(di Roberta PREZIOSA) Le correnti di pensiero sulla futuribilità della Palestina oscillano sempre su due eterne ipotesi: quella monostatuale e quella bistatuale.
Gli intellettuali arabo- palestinesi hanno parlato dell’inevitabilità di una soluzione monostatuale, con estensione territoriale dal Giordano al Mediterraneo ed abitato da arabi ed ebrei. Contemporaneamente, i governi USA hanno echeggiato il mantra della soluzione bistatuale. Entrambe le proposte presentano dei limiti attuativi dovuti alla natura delle etnie ivi presenti, quella arabo palestinese e quella ebrea che, per l’accumulo di una diversa storia maturata dal 1947 in poi, vivono giornalmente in precario equilibrio, preda di influenze ideologiche esterne: gli arabi aborriscono l’idea di un’identità ebraica in Medio Oriente e gli ebrei ultra ortodossi ritengono la Palestina la Terra promessa come riportato nella Bibbia.
Lo status di Gerusalemme, un sito sacro per israeliani e palestinesi, è estremamente controverso. Israele ha sempre considerato Gerusalemme come la sua capitale, mentre i palestinesi rivendicano Gerusalemme Est come capitale di un futuro stato palestinese.
I funzionari dell’amministrazione Usa hanno affermato che il presidente americano Donald Trump, oggi, in occasione di un discorso previsto alla National Defense University di Washington D.C., riconoscerà Gerusalemme come capitale israeliana.
Gli esponenti del governo americano hanno sottolineato comunque che ritardare il riconoscimento di Gerusalemme come capitale “non ha contribuito per nulla al raggiungimento della pace”.
Al riguardo, è da osservare che è vero che non si è raggiunta una pace, ma il riconoscimento di per sé provocherà una più profonda frattura tra gli ebrei e i palestinesi che, sicuramente, non porterà ulteriori benefici al processo di pace.
Con questo riconoscimento, gli Stati Uniti diventerebbero il primo paese a farlo fin dalla fondazione dello Stato, avvenuta nel 1948.

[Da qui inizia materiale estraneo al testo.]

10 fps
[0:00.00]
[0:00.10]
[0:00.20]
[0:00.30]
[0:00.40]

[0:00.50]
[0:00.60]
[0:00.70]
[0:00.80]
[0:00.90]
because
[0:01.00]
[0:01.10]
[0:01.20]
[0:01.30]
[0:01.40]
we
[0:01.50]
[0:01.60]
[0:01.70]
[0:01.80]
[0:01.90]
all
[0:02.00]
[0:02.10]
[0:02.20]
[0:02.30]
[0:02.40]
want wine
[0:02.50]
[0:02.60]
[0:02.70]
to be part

Secondo fonti americane, l’iter di trasferimento dell’ambasciata degli Stati Uniti da Tel Aviv a Gerusalemme non avverrà nell’immediato. L’operazione, prima di concretarsi, dovrebbe comunque prevedere anni, in quanto occorrerà trovare un sito, dei finanziamenti per poi costruire la nuova sede.

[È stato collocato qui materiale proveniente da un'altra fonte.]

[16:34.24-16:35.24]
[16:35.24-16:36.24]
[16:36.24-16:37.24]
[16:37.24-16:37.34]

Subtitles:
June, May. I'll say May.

Un funzionario americano ha affermato che “Il presidente sta mantenendo una promessa centrale della sua campagna, una promessa che è stata fatta da molti candidati alla presidenza”. Il discorso di Obama al Cairo, del 4 giugno 2009, per esempio, ha rappresentato l’inizio di un rinnovato rapporto tra occidente e mondo musulmano, deterioratosi dopo gli eventi dell’11 settembre 2001. Nel discorso, Obama poneva le basi per un nuovo dialogo e per l’auspicata soluzione del problema israelo-palestinese nel complesso mondo arabo.

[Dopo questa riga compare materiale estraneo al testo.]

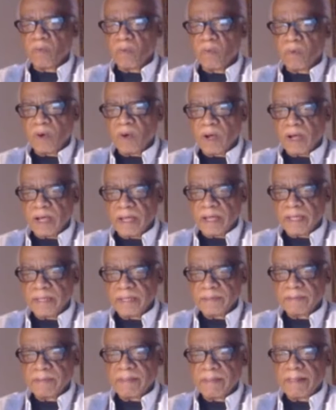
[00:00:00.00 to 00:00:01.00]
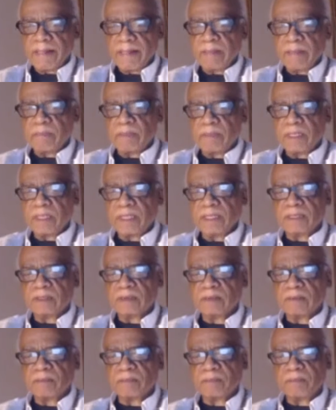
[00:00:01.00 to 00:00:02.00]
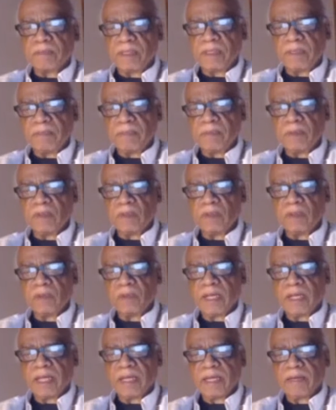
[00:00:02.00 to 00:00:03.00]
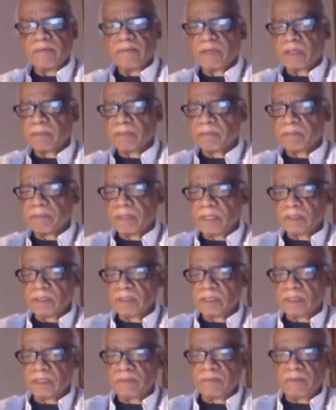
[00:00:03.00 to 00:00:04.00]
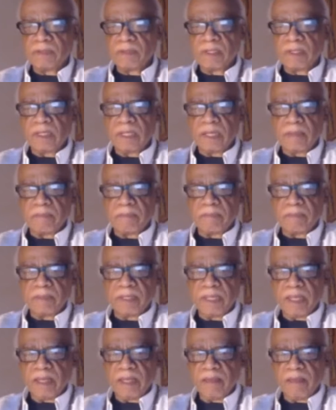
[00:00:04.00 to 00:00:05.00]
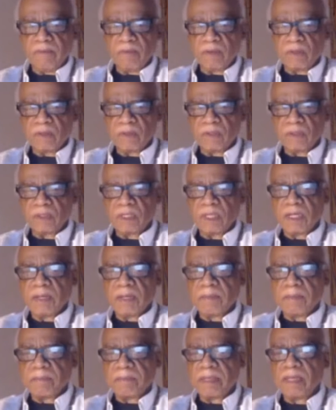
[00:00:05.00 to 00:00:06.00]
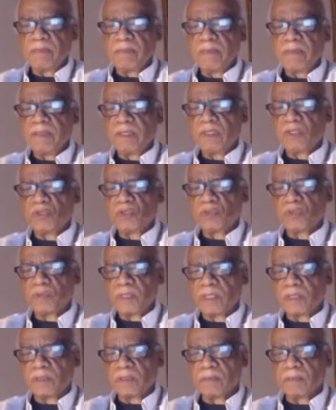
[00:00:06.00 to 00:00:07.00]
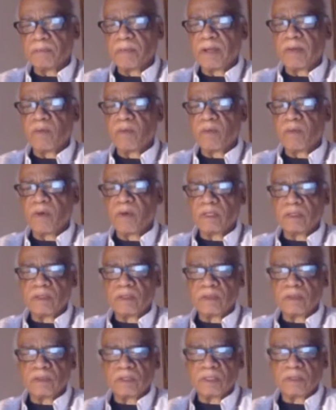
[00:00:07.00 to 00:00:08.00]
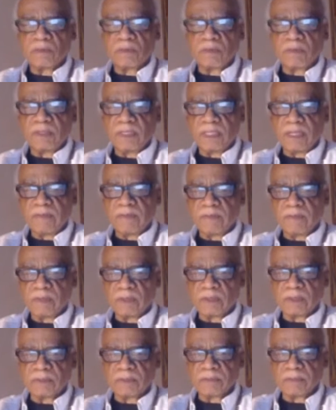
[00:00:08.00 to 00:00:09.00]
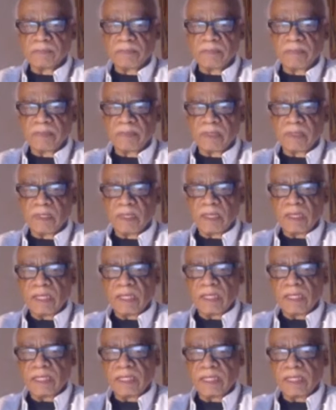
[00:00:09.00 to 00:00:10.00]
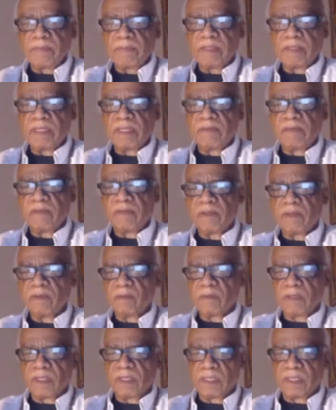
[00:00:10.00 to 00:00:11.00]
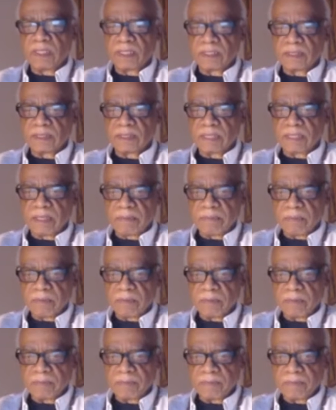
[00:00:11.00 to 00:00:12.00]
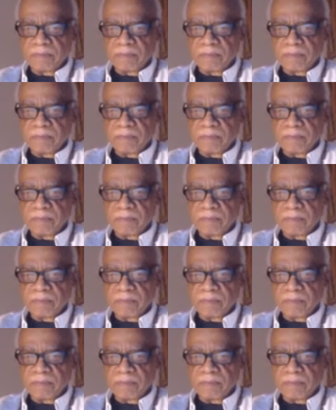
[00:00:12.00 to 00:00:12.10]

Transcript: Why? Because people who have compulsive behaviors may be triggered by one of those three levels. Let me give you an example.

I presidenti Obama e Trump hanno presentano diverse opinioni e strategie per il processo di pace medio-orientale: sicuramente la strategia di Trump si presenta molto diversa dalle strategie degli ultimi presidenti americani, sia repubblicani che democratici.
Fonti americane hanno dichiarato, altresì che Trump è pronto a sostenere “una soluzione dei due Stati” se israeliani e palestinesi dovessero concordare su questo punto e a raggiungere un accordo di pace duraturo.
Questa equazione non appare, però, affatto semplice per diverse motivazioni: sia per le “pericolose conseguenze di tale decisione sul processo di pace, sulla sicurezza e la stabilità nella regione e nel mondo”, come ha voluto evidenziare, durante una conversazione telefonica con il suo omologo americano, il presidente palestinese Mahmoud Abbas, sia perché come ha ricordato ieri a Trump il presidente turco Erdogan, “Gerusalemme è la linea rossa per i musulmani”.
Anche il presidente francese Emmanuel Macron ha espresso la sua “preoccupazione” ed ha ricordato che la questione dello status di Gerusalemme dovrebbe essere regolata nel quadro dei negoziati di pace tra israeliani e palestinesi.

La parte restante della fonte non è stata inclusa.